The Finnish Co-operative Research Association…
Exploring the Cooperative Economy through the 2020 World Cooperative Monitor
The International Cooperative Alliance and the European Research Institute on Cooperative and Social Enterprises (Euricse) launched the 2020 World Cooperative Monitor during a special webinar on 20 January.
The annual report is produced by the ICA with the scientific and technical support of Euricse and can be consulted here. The data collected for the 2020 edition is from 2018, with primary sources including annual and sustainability reports, economic databases, data collected by national associations, research institutes and other organisations, alongside responses to a questionnaire sent directly to enterprises.
In its ninth edition, this report presents rankings based on turnover as well as the ratio of turnover over gross domestic product (GDP) per capita. In addition to a ranking of the Top 300 cooperatives and sector rankings, this year’s monitor includes an analysis of cooperative responses to two global challenges: Covid-19 and climate change.
Watch the webinar here:
Introducing the report, Pete Westall, chief values officer at the Midcounties Co-operative in the UK, highlighted that cooperatives across the world had led the way in providing economic and social support during the pandemic. “The solutions so many have turned to have been in line with values of social responsibility and care, values that we all share,” he said.
ICA Director General Bruno Roelants said that cooperative responses to climate change and Covid-19 will be discussed at the ICA’s World Cooperative Congress as part of the Congress’ theme - “Deepening our cooperative identity”.
Gianluca Salvatori, Euricse Secretary General, said the Monitor had been developed as part of a collaborative process engaging practitioners and apex bodies.
Presenting some of the findings, Euricse researcher Chiara Carini launched a call for data for the 2021 edition of the Monitor.
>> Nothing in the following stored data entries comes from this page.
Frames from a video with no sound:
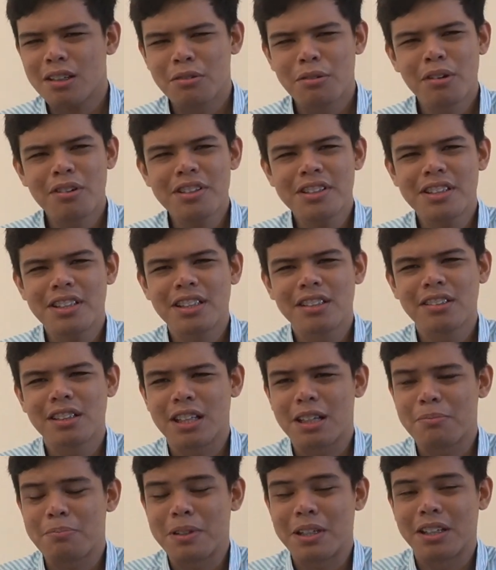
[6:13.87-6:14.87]
we are still
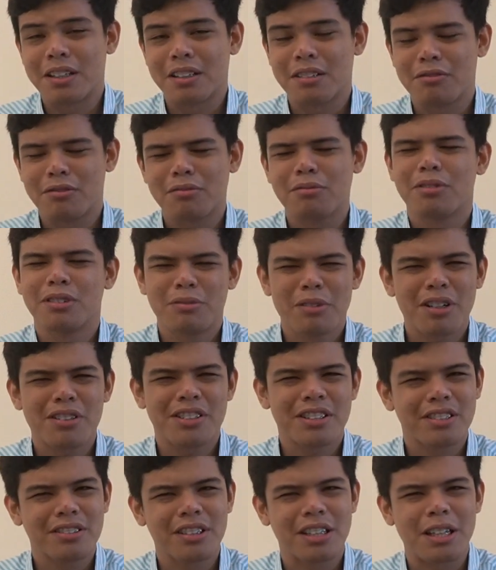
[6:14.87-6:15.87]

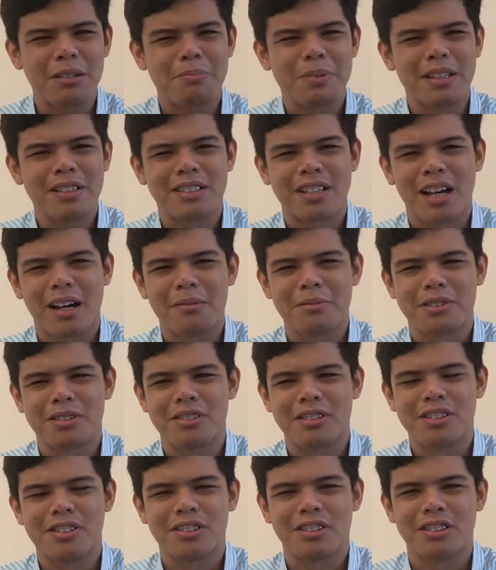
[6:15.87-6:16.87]
keeping tabs
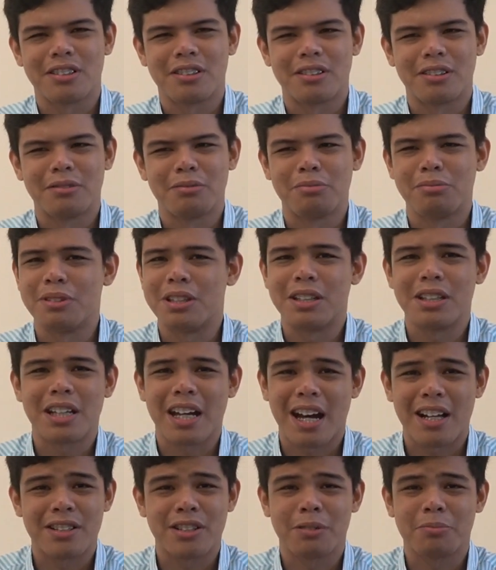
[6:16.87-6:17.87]
on each other. We
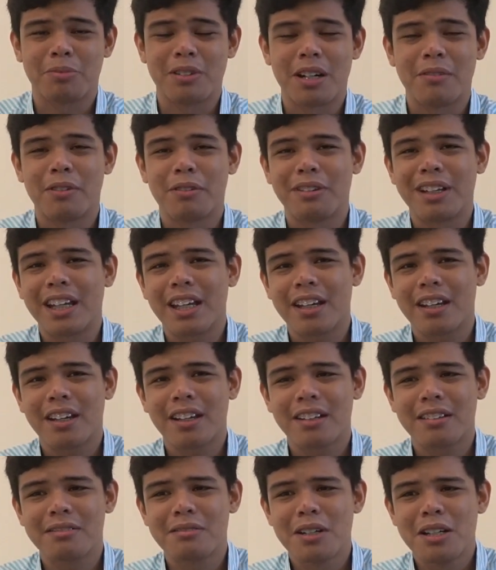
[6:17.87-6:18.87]
catch up whenever we
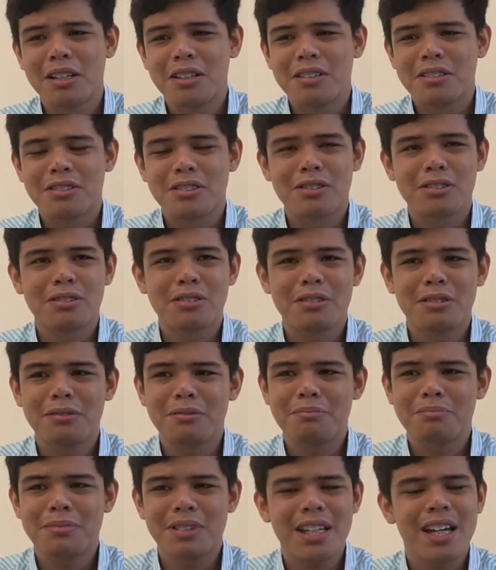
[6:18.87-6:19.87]
can.
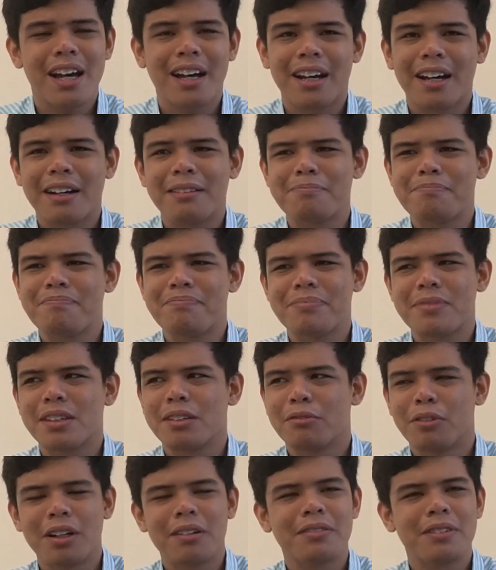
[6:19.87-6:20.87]
So yeah,
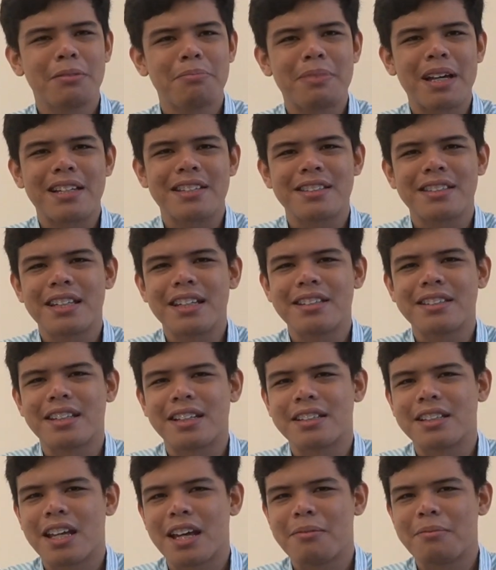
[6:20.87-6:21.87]
one of the best things
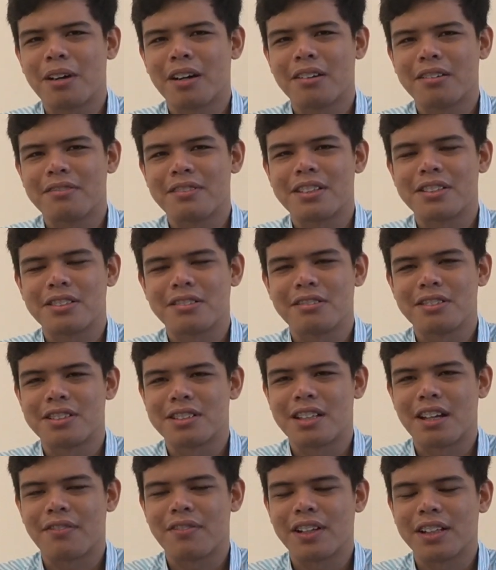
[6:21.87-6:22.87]
that came out of this school
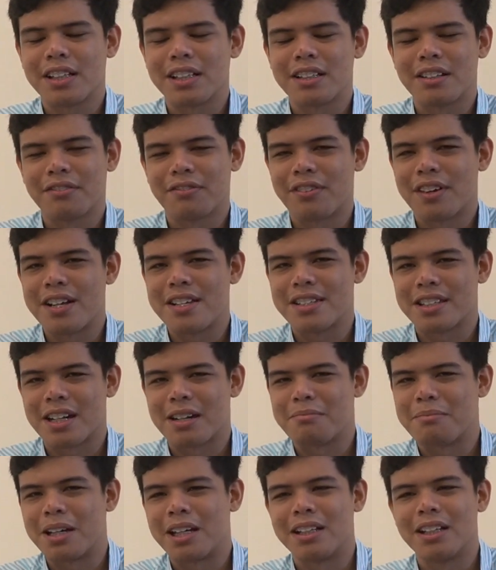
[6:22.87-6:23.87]
is definitely the friends
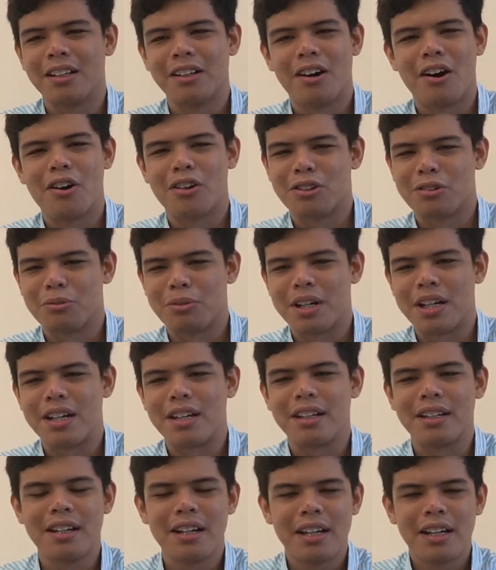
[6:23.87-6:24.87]
that I made along the
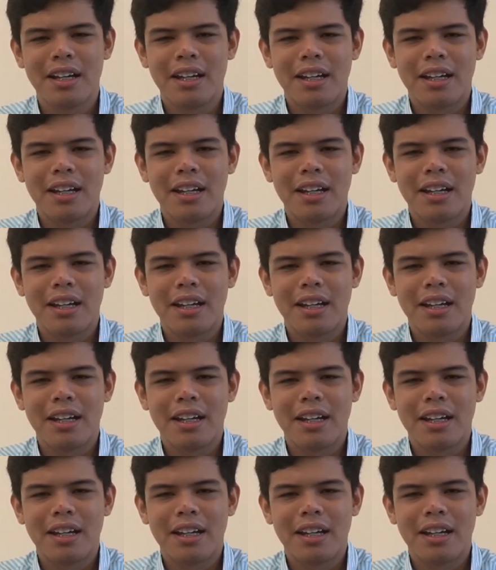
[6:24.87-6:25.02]
way.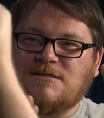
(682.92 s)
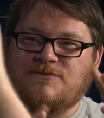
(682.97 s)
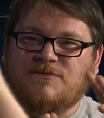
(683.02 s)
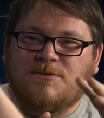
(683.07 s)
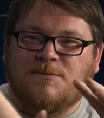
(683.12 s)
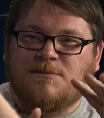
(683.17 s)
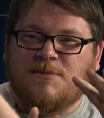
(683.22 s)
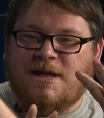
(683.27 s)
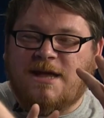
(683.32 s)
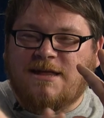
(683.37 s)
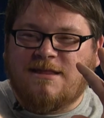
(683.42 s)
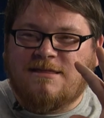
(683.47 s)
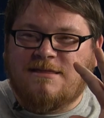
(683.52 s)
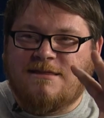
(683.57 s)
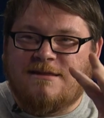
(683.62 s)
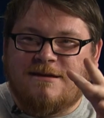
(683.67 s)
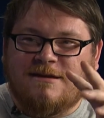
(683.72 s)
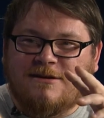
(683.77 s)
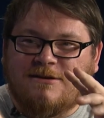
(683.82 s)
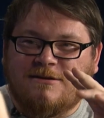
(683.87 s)
from like
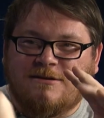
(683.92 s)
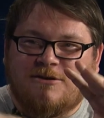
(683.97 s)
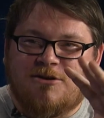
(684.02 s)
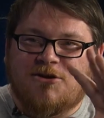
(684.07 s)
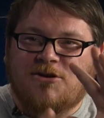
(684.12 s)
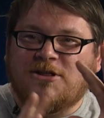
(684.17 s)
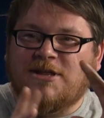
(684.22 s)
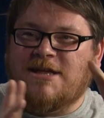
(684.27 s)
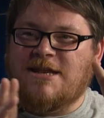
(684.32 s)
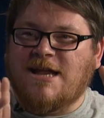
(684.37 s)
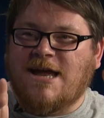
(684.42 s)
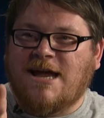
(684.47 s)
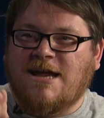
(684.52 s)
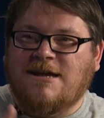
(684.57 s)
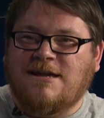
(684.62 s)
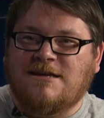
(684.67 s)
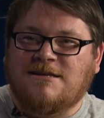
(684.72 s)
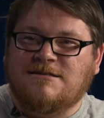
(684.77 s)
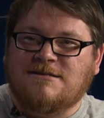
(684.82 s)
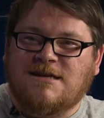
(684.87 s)
the early
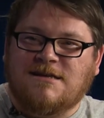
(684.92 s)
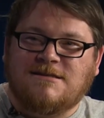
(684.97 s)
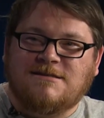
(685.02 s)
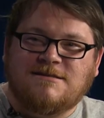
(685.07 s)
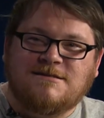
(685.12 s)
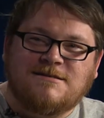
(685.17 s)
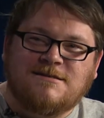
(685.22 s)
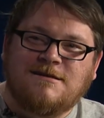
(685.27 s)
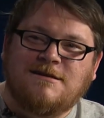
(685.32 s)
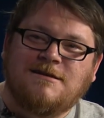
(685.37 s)
'90s that's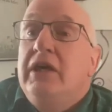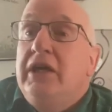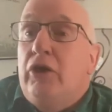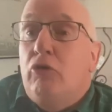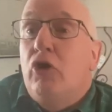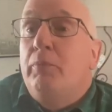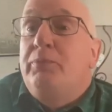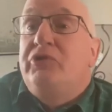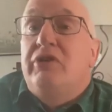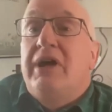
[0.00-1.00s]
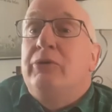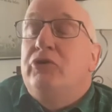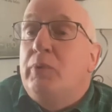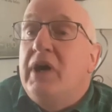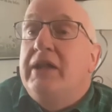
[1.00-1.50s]
He grew up
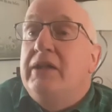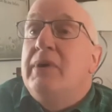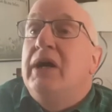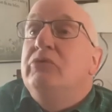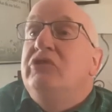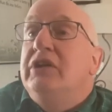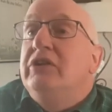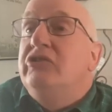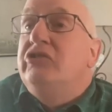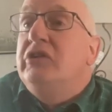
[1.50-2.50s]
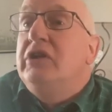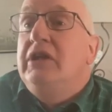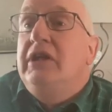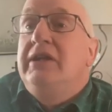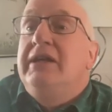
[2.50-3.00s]
surrounded by the mountains
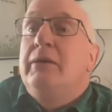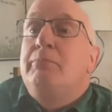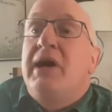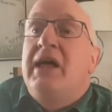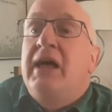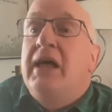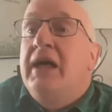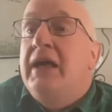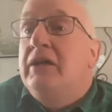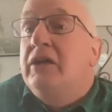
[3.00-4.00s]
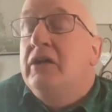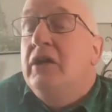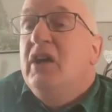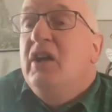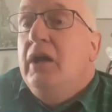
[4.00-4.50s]
near Bala Lake,
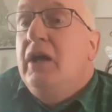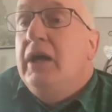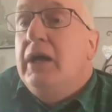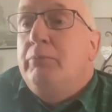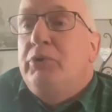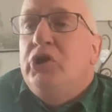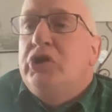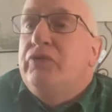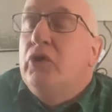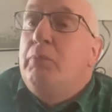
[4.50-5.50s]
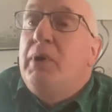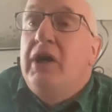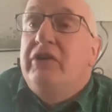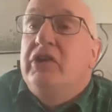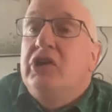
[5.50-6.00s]
a beautiful
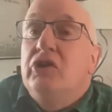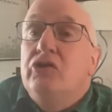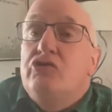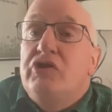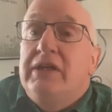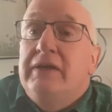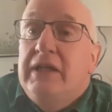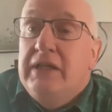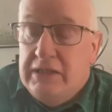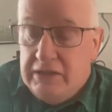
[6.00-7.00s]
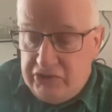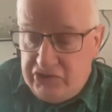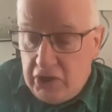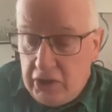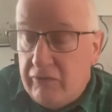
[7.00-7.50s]
part of the country, the
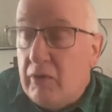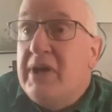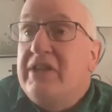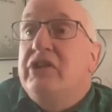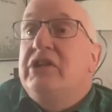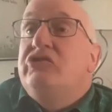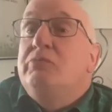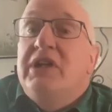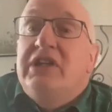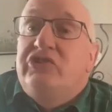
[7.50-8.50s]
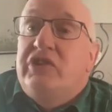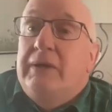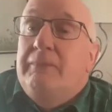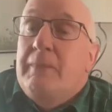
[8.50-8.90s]
son of a Methodist minister.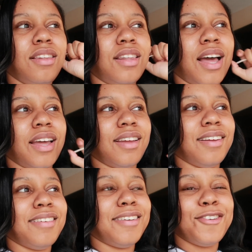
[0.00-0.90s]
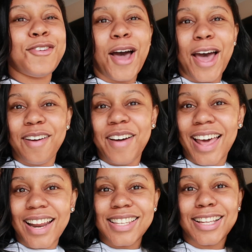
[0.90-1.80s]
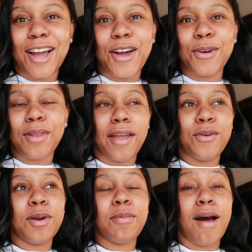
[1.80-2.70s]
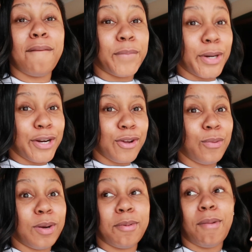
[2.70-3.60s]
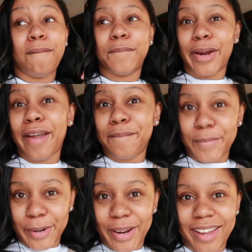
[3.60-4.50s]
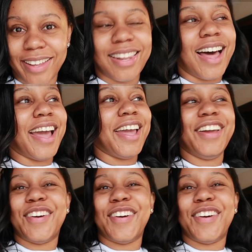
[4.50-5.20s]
like, you know how, how that I go? Like, you want to be my friend or you want to be my friend friend? Like,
Euricse is keen to hear from cooperative federations in Africa where it wishes to increase coverage and data collection.
The second part of the webinar featured a round table with experts and cooperators involved in the Monitor. Tarun Bhargava, Deputy General Manager at the Indian Farmers Fertilisers Cooperative, mentioned the role of the International Cooperative Entrepreneurship Think Tank (ICETT) in providing case studies for qualitative data.
Sara de Heusch from the freelancers’ cooperative Smart in Belgium, who is a member of ICETT, said it was important to gather data to make the case for cooperatives and cooperative-friendly policies. She praised the team behind the Monitor for collaborating with cooperatives to share experience and gather data.
“The Monitor is a good instrument of co-construction, a real collaboration between different cooperatives and cooperative groups,” added Bruno Roelants. He explained that these collaborative efforts had helped to spread the cooperative model.
Gianluca Salvatori invited apex bodies to create their own reports at national level while acting within networks to exchange information and compare trends. “The lesson we can draw from the monitor’s experience is that we need to learn from each other,” he said.
In terms of the role of cooperatives in rebuilding the economy after the crisis, the panellists agreed that the sector could lead the way towards the recovery. Mr Roelants said that the ICA’s members had shown resilience and proactively met people’s needs.
Ms de Heusch explained how cooperatives like Smart had used reserves to cope with the crisis. “It wasn’t easy but the values and reserves enabled them to put in place solidarity measures to support members,” she said, adding that the pandemic had increased inequalities between workers with those on short-term contracts not taken into consideration by some governments.
“Cooperative values are needed now more than ever. Things need to be rethought based on social security,” she said, adding that small cooperatives could achieve more under a bigger banner such as ICETT. Mr Salvatori agreed that the cooperative model was particularly suitable for vulnerable times. “The COVID-19 pandemic cast a new light on the social role of social economy enterprises and cooperatives. In the post pandemic its role could increase even more,” he said.
Mr Bhargava believes the crisis could continue. “At this moment we must rise together, adopt scientific innovations and make cooperatives stronger,” he said, highlighting IFFCO’s response to the pandemic, which included providing PPE and hand sanitisers to local communities. “We will have to continue this for a few years until the economy is back,” he concluded.